5. En deuxième lieu, les décisions attaquées visent les dispositions légales sur lesquelles elles se fondent et mentionnent les considérations de fait qui ont conduit à leur édiction. Par suite, le moyen tiré de leur insuffisante motivation manque en fait et doit, dès lors, être écarté comme étant manifestement infondé.
6. En troisième lieu, M. A, débouté du droit d’asile, a eu l’occasion de porter à la connaissance de l’administration l’ensemble des informations relatives à sa situation familiale et personnelle dont il souhaitait se prévaloir à l’occasion de sa demande d’admission au séjour. De plus, il ne se prévaut d’aucune circonstance qui l’aurait empêché de porter à la connaissance du préfet toute information qu’il aurait estimée utile et susceptible d’avoir une incidence sur l’édiction des décisions contestées. Dans ces conditions, le moyen tiré de ce que le préfet a méconnu son droit d’être entendu avant l’édiction de l’arrêté attaqué doit être écarté comme étant manifestement infondé.
7. En quatrième lieu, il ne ressort pas des pièces du dossier que le préfet du Val-d’Oise n’aurait pas procédé à un examen complet du dossier de M. A avant de décider de l’éloigner du territoire français et de fixer le pays de destination. Le moyen doit donc être écarté comme n’étant assorti que de faits manifestement insusceptibles de venir à son soutien.
8. En dernier lieu, si M. A soutient que les décisions attaquées sont entachées d’une erreur manifeste d’appréciation dès lors qu’il encourt des risques de traitements inhumains et dégradants en cas de retour dans son pays d’origine, il ne conteste pas les termes de l’arrêté en litige selon lesquels l’Office français de protection des réfugiés et apatrides a rejeté sa demande d’asile par décision du 26 février 2024, confirmée par décision de la Cour nationale du droit d’asile du 12 juin 2024. Le moyen doit donc être écarté comme n’étant assorti que de faits manifestement insusceptibles de venir à son soutien.
9. Il résulte de ce qui précède qu’il y a lieu de rejeter la requête de M. A, qui n’a pas annoncé de mémoire complémentaire, sur le fondement des dispositions précitées du 7° de l’article R. 222-1 du code de justice administrative.
Par ces motifs, le tribunal ordonne :
Article 1er : M. A est admis au bénéfice de l’aide juridictionnelle à titre provisoire.
Article 2 : La requête de M. A est rejetée.

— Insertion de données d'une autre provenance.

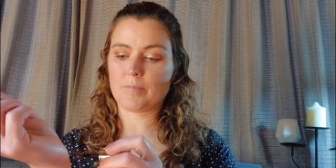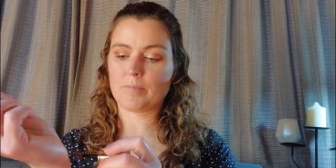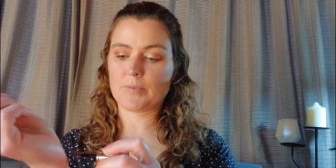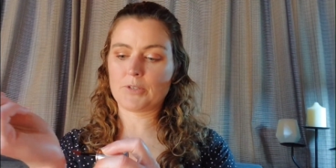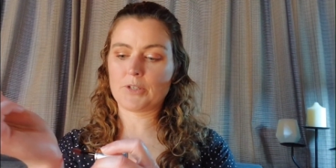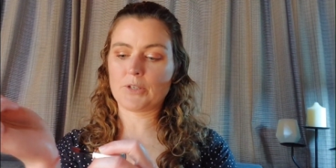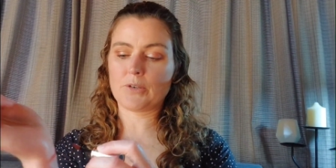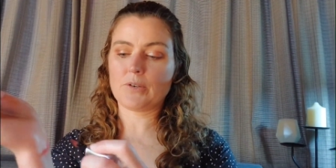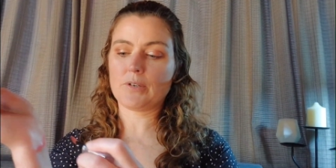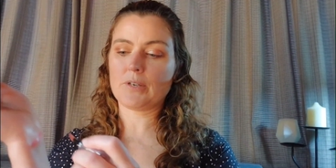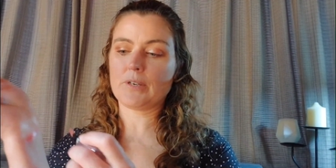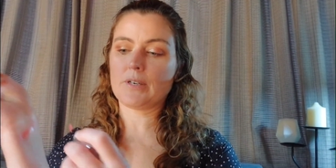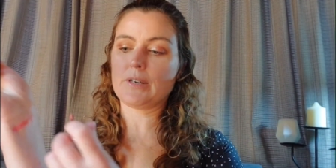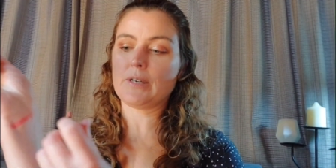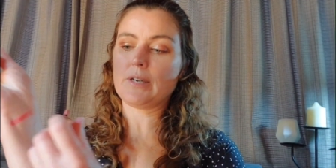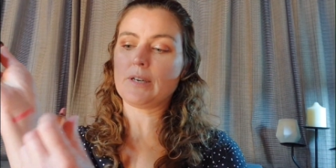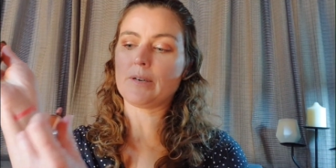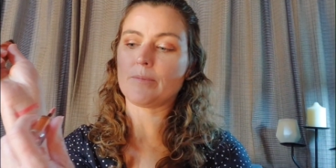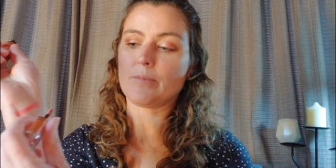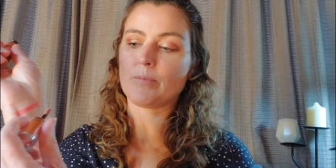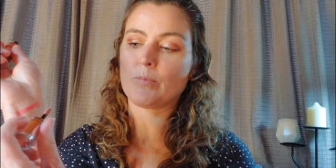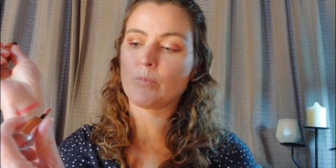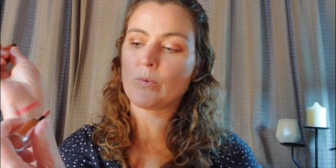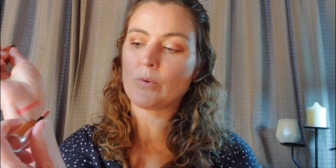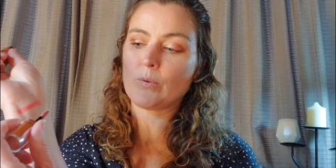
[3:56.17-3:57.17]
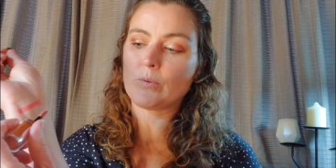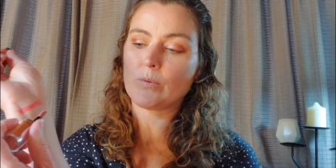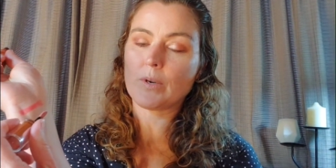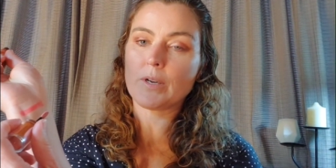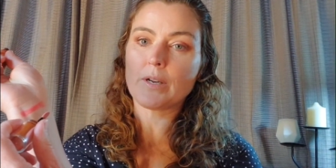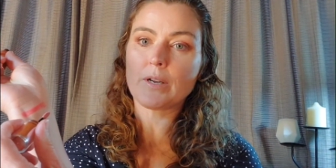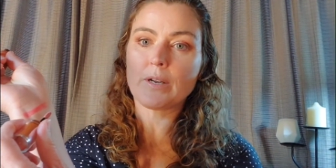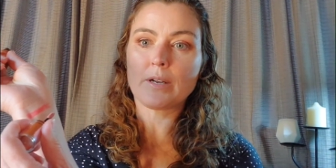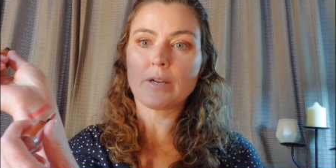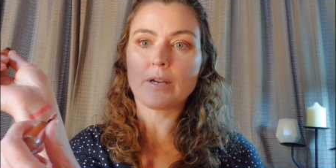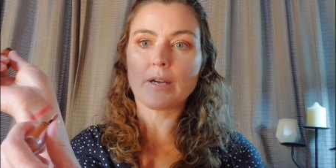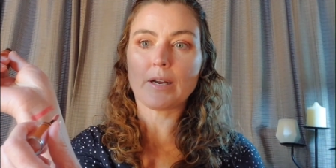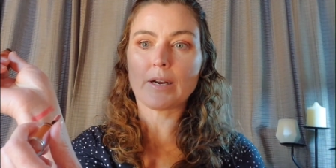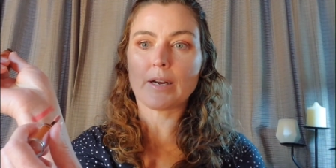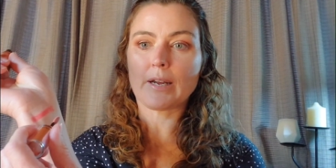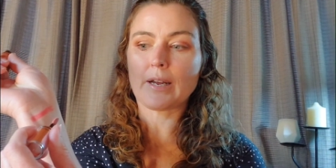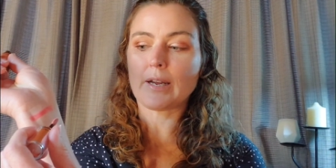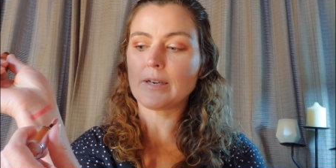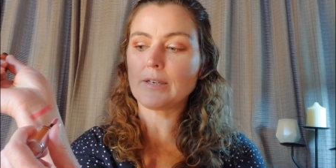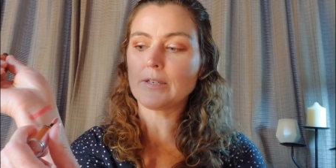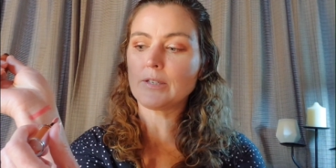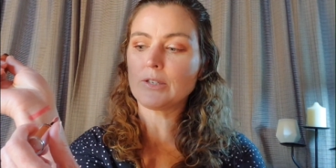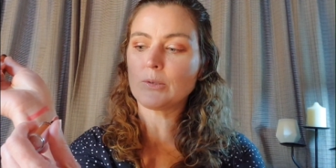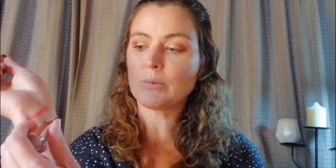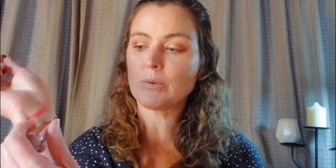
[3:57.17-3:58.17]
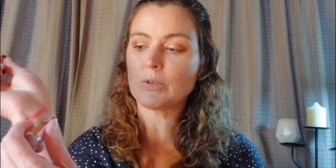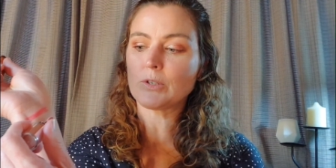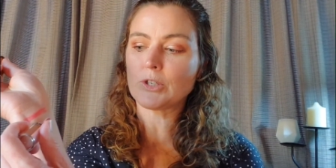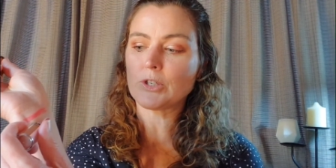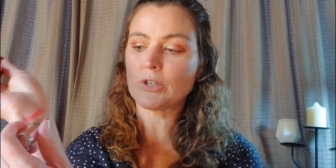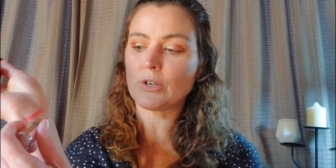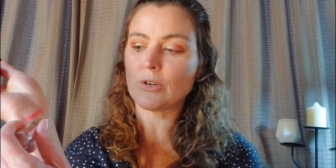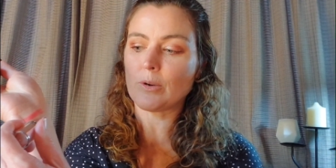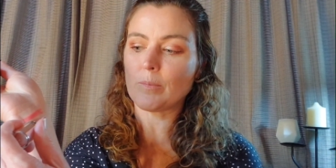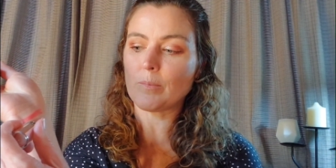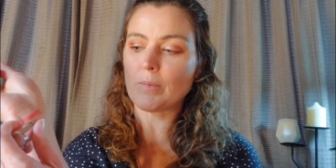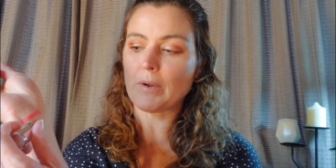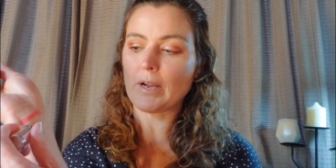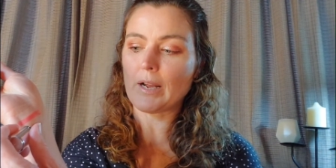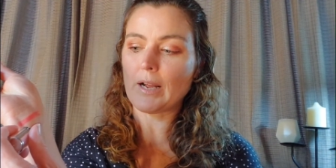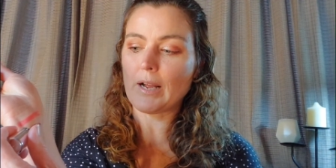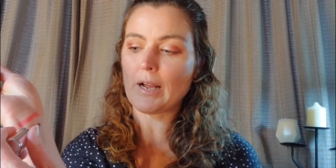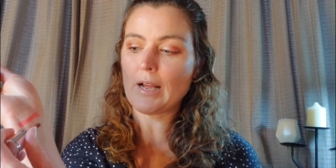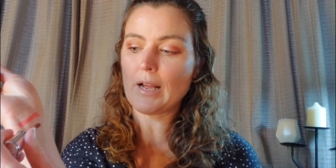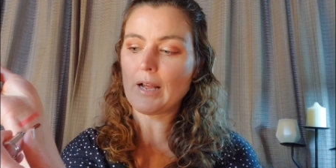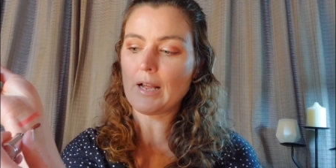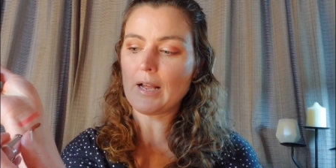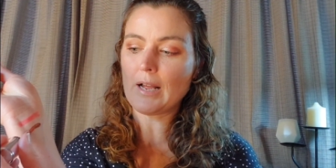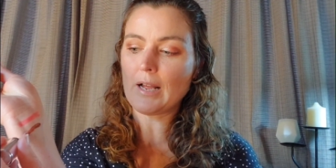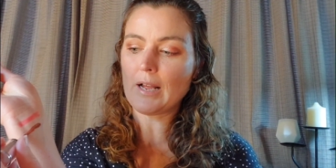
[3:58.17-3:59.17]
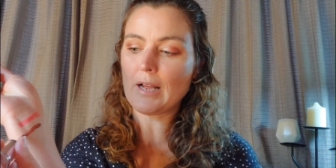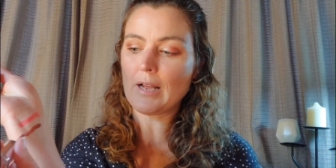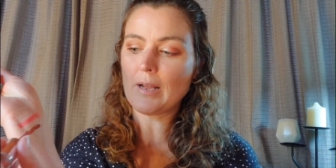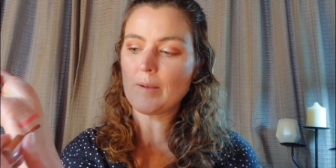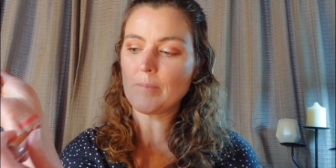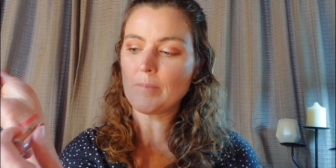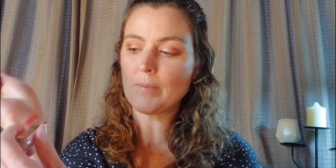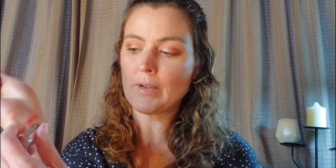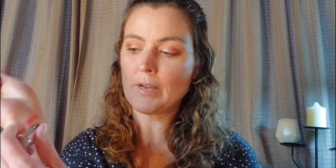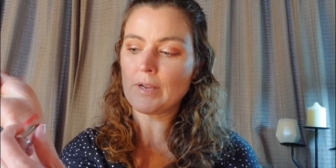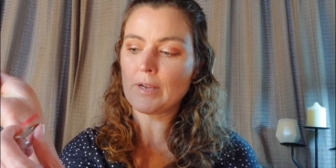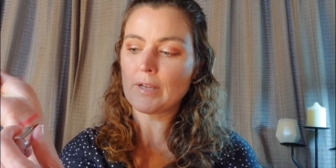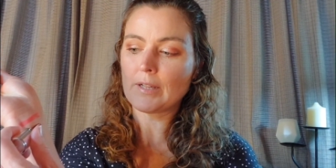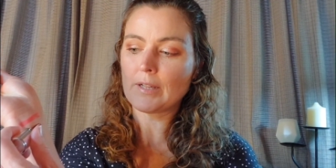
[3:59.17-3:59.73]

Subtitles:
So yeah, we'll again swatch it on my arm.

Article 3 : La présente ordonnance sera notifiée à M. D A.
Fait à Cergy, le 12 décembre 2024.
La présidente de la 3ème chambre,
signé
C. Oriol
La République mande et ordonne au préfet du Val-d’Oise en ce qui le concerne et à tous commissaires de justice à ce requis en ce qui concerne les voies de droit commun contre les parties privées, de pourvoir à l’exécution de la présente décision.